== PROBLEM STATEMENT ==
Give back every record word for word, but keep the pictures out.

== Stored data ==
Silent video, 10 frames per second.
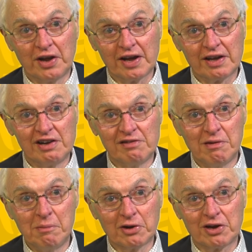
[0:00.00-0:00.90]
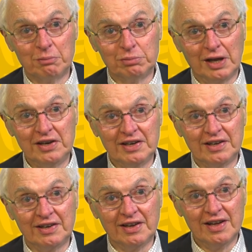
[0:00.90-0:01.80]
I can remember
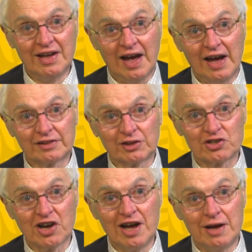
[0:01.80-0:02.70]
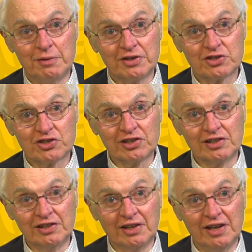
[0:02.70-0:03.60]
complaining at the time, and
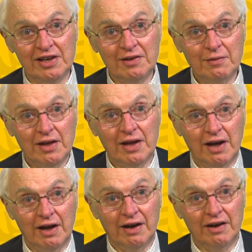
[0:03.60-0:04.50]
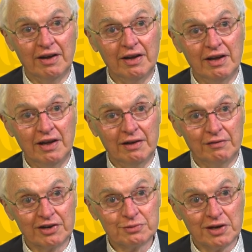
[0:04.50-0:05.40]
certainly Air
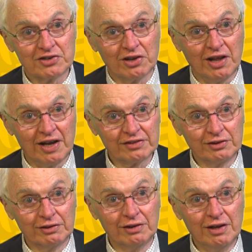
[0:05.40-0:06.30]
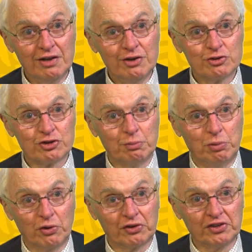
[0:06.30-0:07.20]
Vice Marshal Hartnell
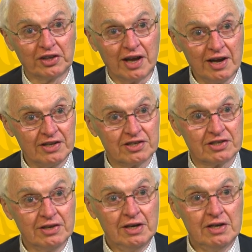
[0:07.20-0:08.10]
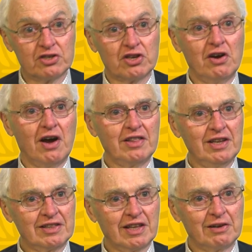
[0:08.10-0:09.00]
supported the case. So I
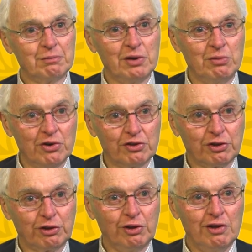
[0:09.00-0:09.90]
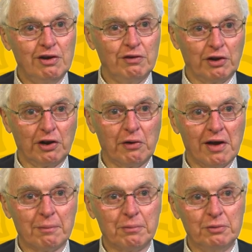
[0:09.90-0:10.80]
think that would be worth following
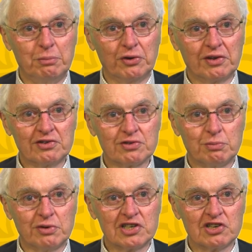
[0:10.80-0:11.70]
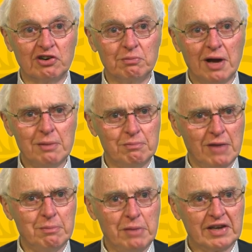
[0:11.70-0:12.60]
up and putting some pressure on. My
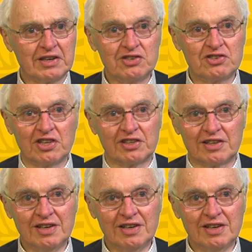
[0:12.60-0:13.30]
bet is that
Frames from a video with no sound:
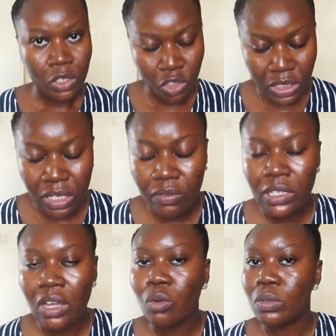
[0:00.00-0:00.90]
just leave
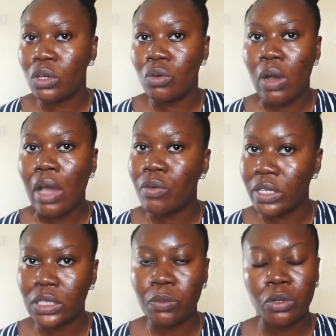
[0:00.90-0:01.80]
it down below. I'll
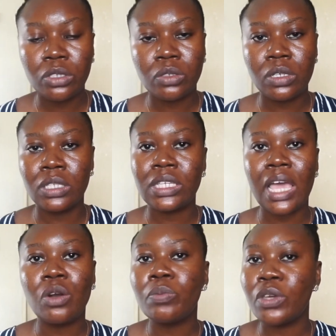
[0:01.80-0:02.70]
respond to it.
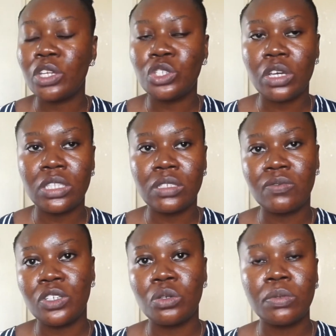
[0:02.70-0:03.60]
I hope you enjoyed this
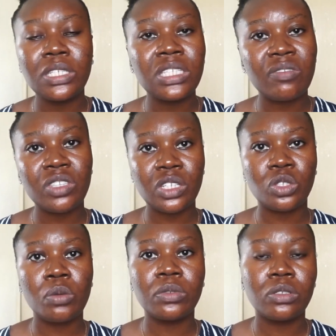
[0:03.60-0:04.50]
video. Please give it a
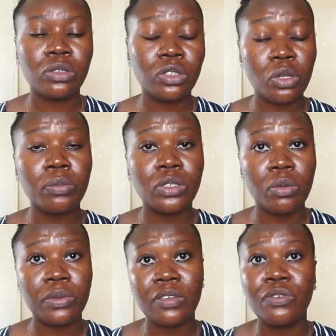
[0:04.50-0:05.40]
thumbs
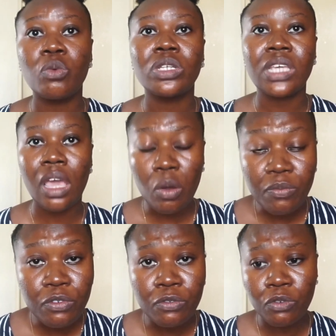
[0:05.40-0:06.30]
up if it was
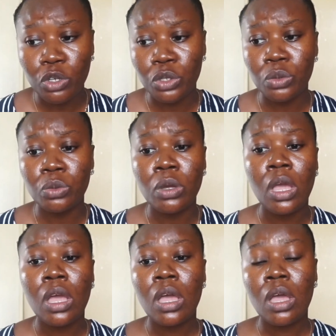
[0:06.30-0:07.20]
helpful for you.
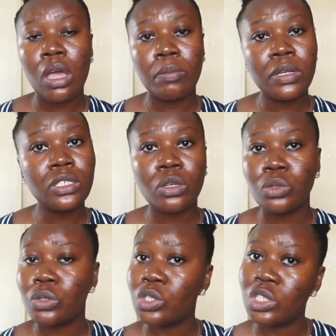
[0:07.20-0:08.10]
Please
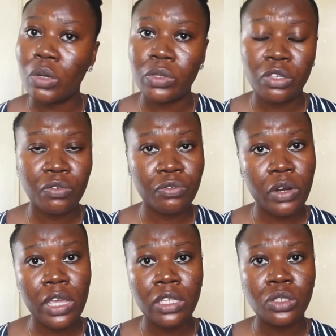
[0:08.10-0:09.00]
also share with your
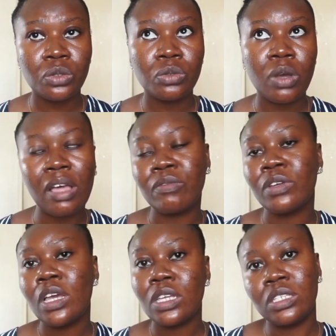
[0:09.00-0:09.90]
friends who have
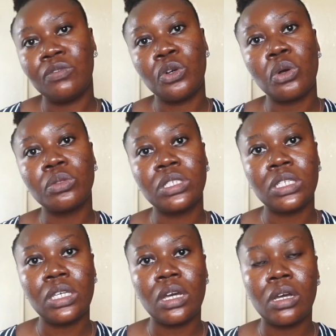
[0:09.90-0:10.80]

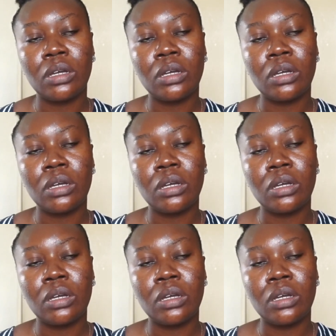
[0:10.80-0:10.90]
difficulty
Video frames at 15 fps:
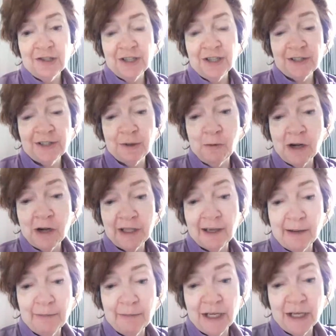the one that I
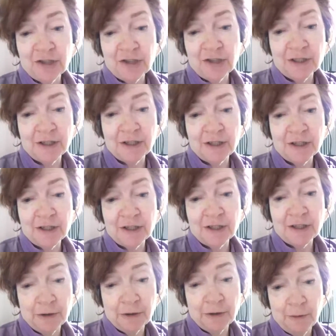mentioned
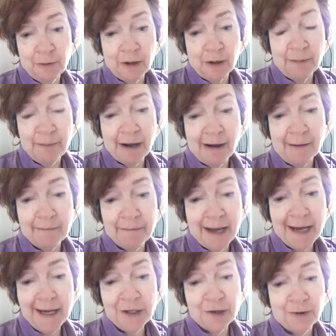to about
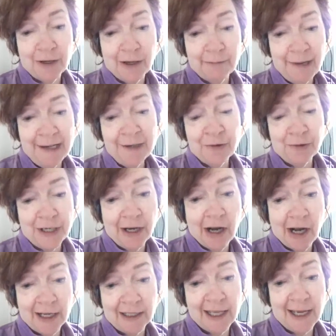Patreon
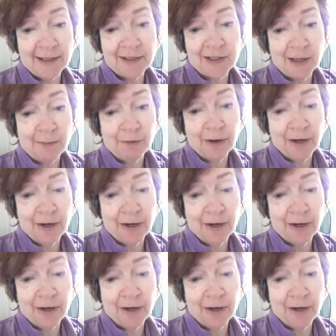last summer and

== ANSWER BOX ==
Silent video, 10 frames per second.
[0:00.00-0:00.90]
[0:00.90-0:01.80]
I can remember
[0:01.80-0:02.70]
[0:02.70-0:03.60]
complaining at the time, and
[0:03.60-0:04.50]
[0:04.50-0:05.40]
certainly Air
[0:05.40-0:06.30]
[0:06.30-0:07.20]
Vice Marshal Hartnell
[0:07.20-0:08.10]
[0:08.10-0:09.00]
supported the case. So I
[0:09.00-0:09.90]
[0:09.90-0:10.80]
think that would be worth following
[0:10.80-0:11.70]
[0:11.70-0:12.60]
up and putting some pressure on. My
[0:12.60-0:13.30]
bet is that
Frames from a video with no sound:
[0:00.00-0:00.90]
just leave
[0:00.90-0:01.80]
it down below. I'll
[0:01.80-0:02.70]
respond to it.
[0:02.70-0:03.60]
I hope you enjoyed this
[0:03.60-0:04.50]
video. Please give it a
[0:04.50-0:05.40]
thumbs
[0:05.40-0:06.30]
up if it was
[0:06.30-0:07.20]
helpful for you.
[0:07.20-0:08.10]
Please
[0:08.10-0:09.00]
also share with your
[0:09.00-0:09.90]
friends who have
[0:09.90-0:10.80]

[0:10.80-0:10.90]
difficulty
Video frames at 15 fps:
the one that I
mentioned
to about
Patreon
last summer and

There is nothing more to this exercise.